Monday, December 23, 2013

The Bell Jar by Sylvia Plath

A vulnerable young girl wins a dream assignment on a big-time New York fashion magazine and finds herself plunged into a nightmare. An autobiographical account of Sylvia Plath's own mental breakdown and suicide attempt, THE BELL JAR is more than a confessional novel, it is a comic but painful statement of what happens to a woman's aspirations in a society that refuses to take them seriously... a society that expects electroshock to cure the despair of a sensitive, questioning young artist whose search for identity becomes a terrifying descent toward madness.

~Print copy, 216 pages
Published: 1972 by Bantum Books (originally published 1971 by Harper & Row)

I picked this up because... well, I'm not sure why. I knew it was depressing -- it does have the words mental breakdown, suicide attempt, and despair in the summary -- but I checked it from the library and read it, on a whim.

It wasn't as bad as I thought it would be. The suicide attempt isn't until farther in, past the halfway mark. It's sensitive and sad, not despairing, or overly gloomy, or angsty.

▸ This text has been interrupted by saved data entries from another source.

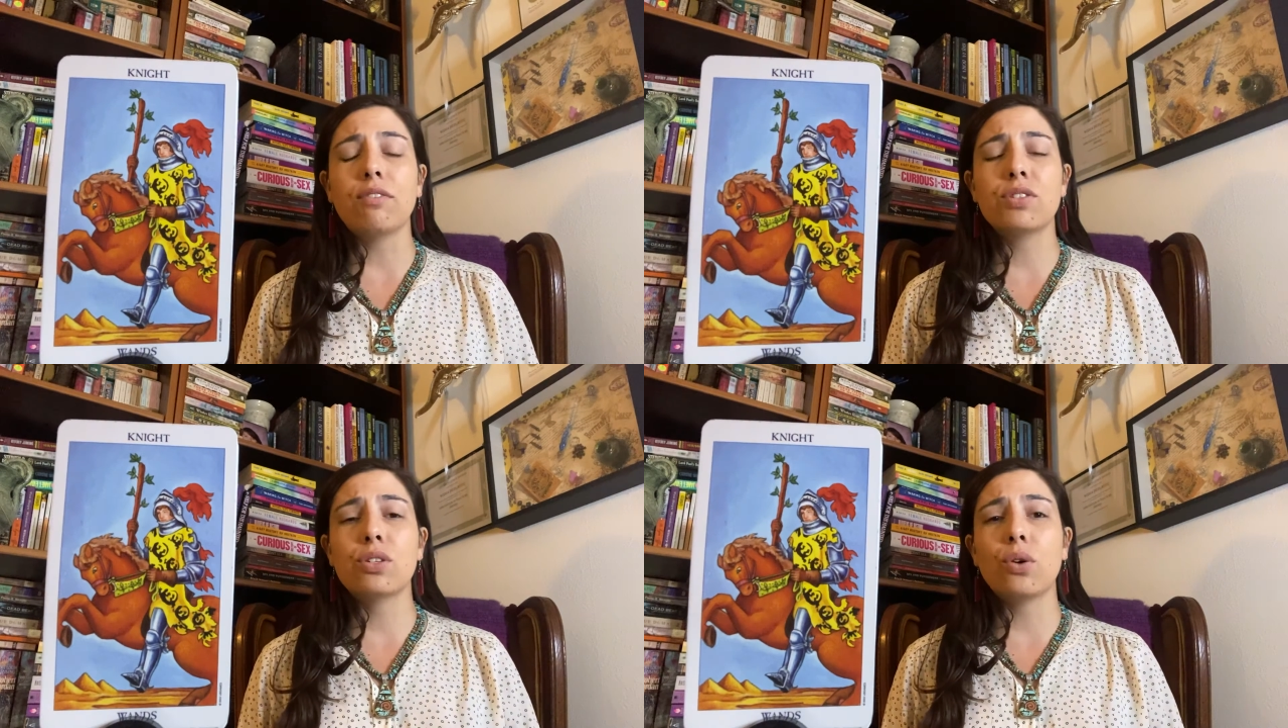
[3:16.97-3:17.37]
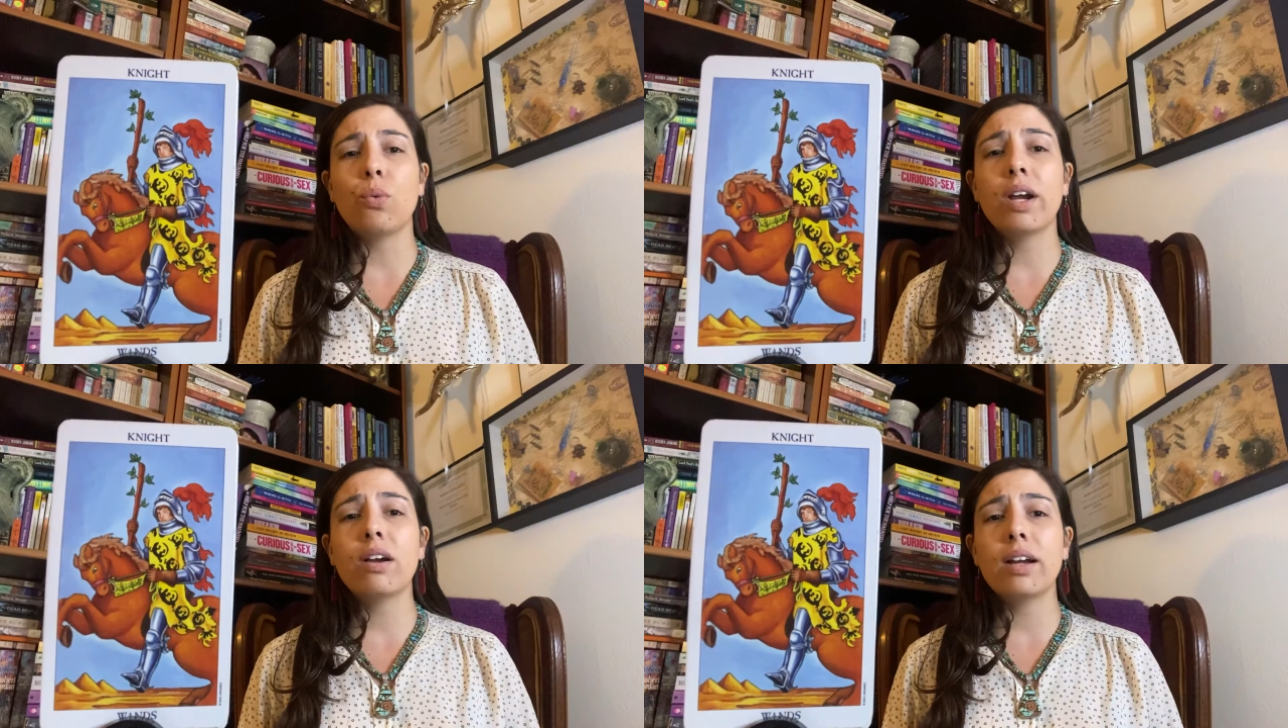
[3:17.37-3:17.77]
So
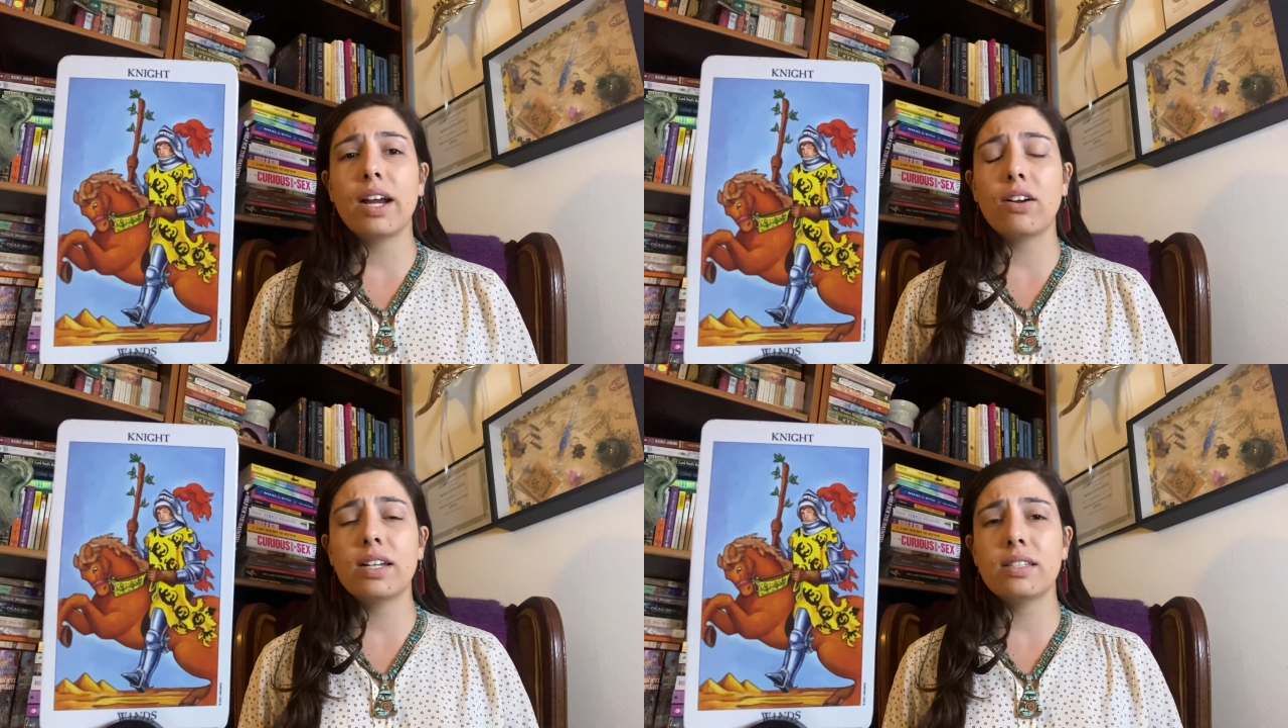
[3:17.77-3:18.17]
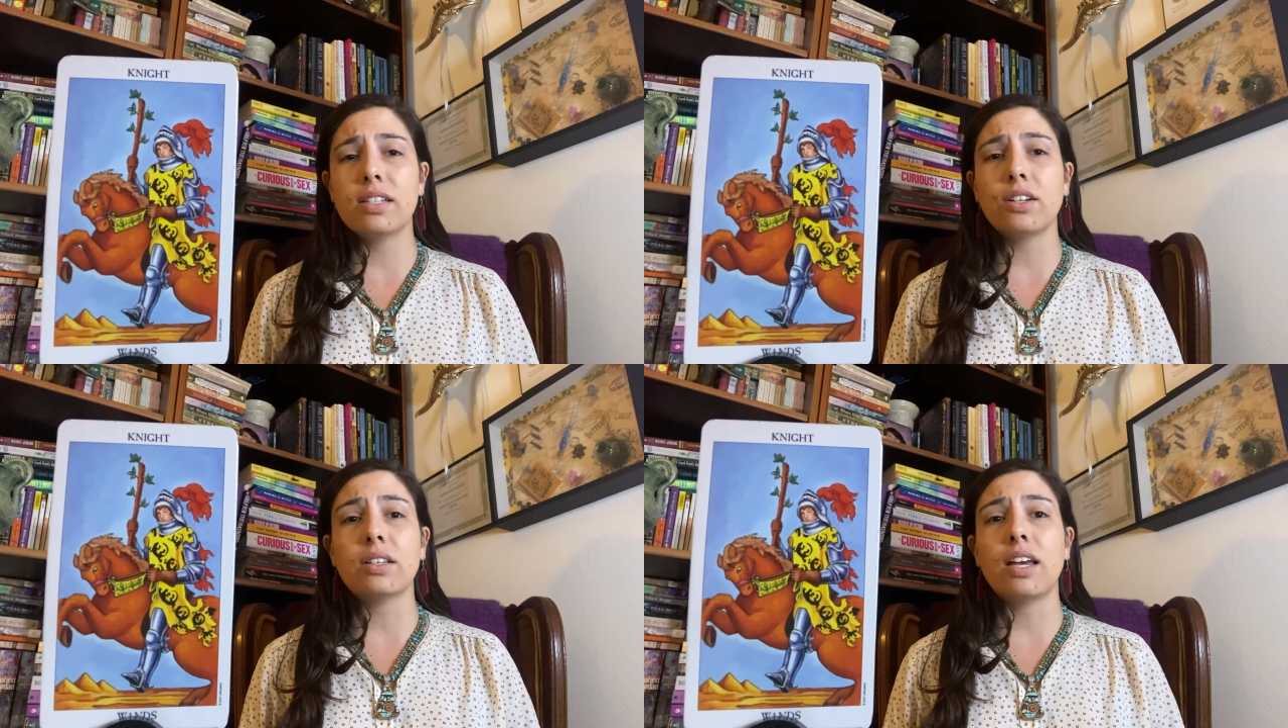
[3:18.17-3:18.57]
where are areas in
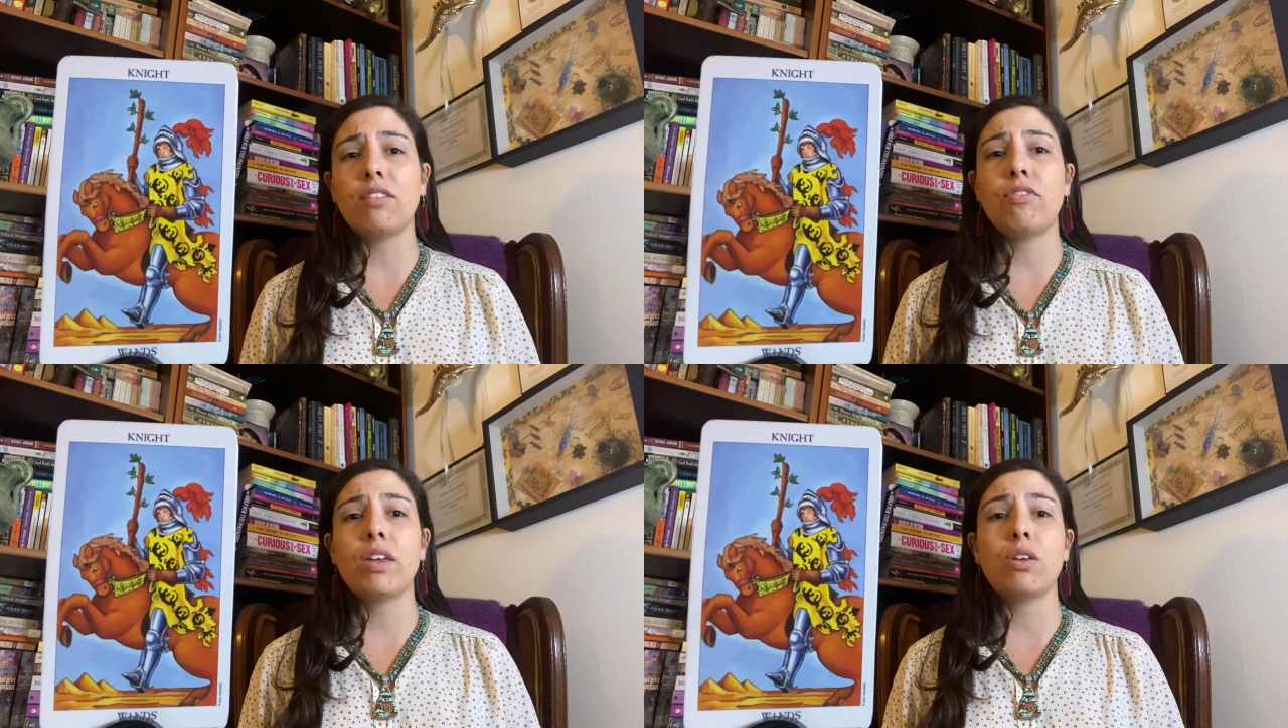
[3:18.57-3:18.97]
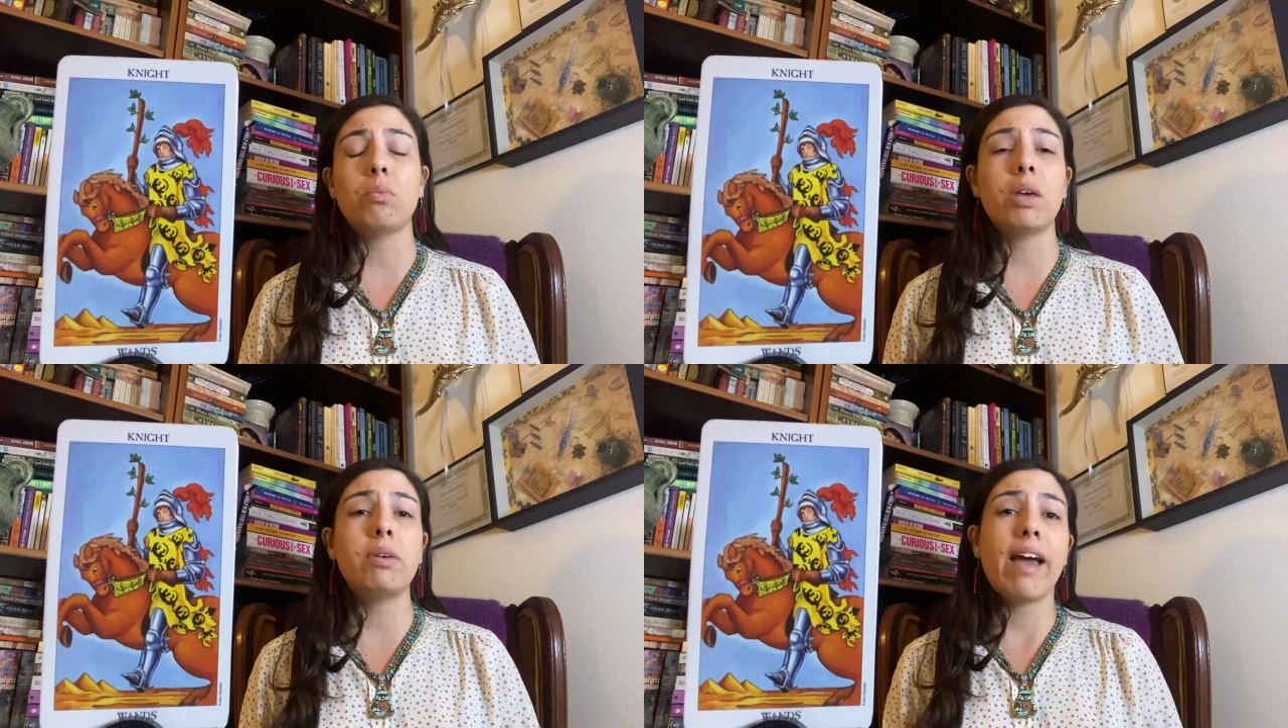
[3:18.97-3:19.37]
your life that you maybe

Where exactly do I start? The main character, Esther Greenwood, comes back from a glamorous New York assignment to her boring, suburban life, and becomes depressed. Not specifically because she came back from a city like New York to a "boring" life, mind you, like the summary suggests. But like real life, her depression doesn't need a reason. It just happens.

Depression, I feel, is a rather sensitive topic in fiction. I read many, many more books of character's angst, or their lovestruck woes, than I do about real mental illness. And it is a relief to see it here, displayed clearly, announcing, yes, this is what depression feels like and this is a way that I don't like it being treated. It shows the real fear and helplessness and lethargy of someone trying to understand this pale, restricted world with her pale, restricted senses, and honestly wanting to get out of it.

Now, I'm not going to say it's perfect. It's not always to my liking. But it's honest. Honest in an emotional way that you don't find often enough in fiction.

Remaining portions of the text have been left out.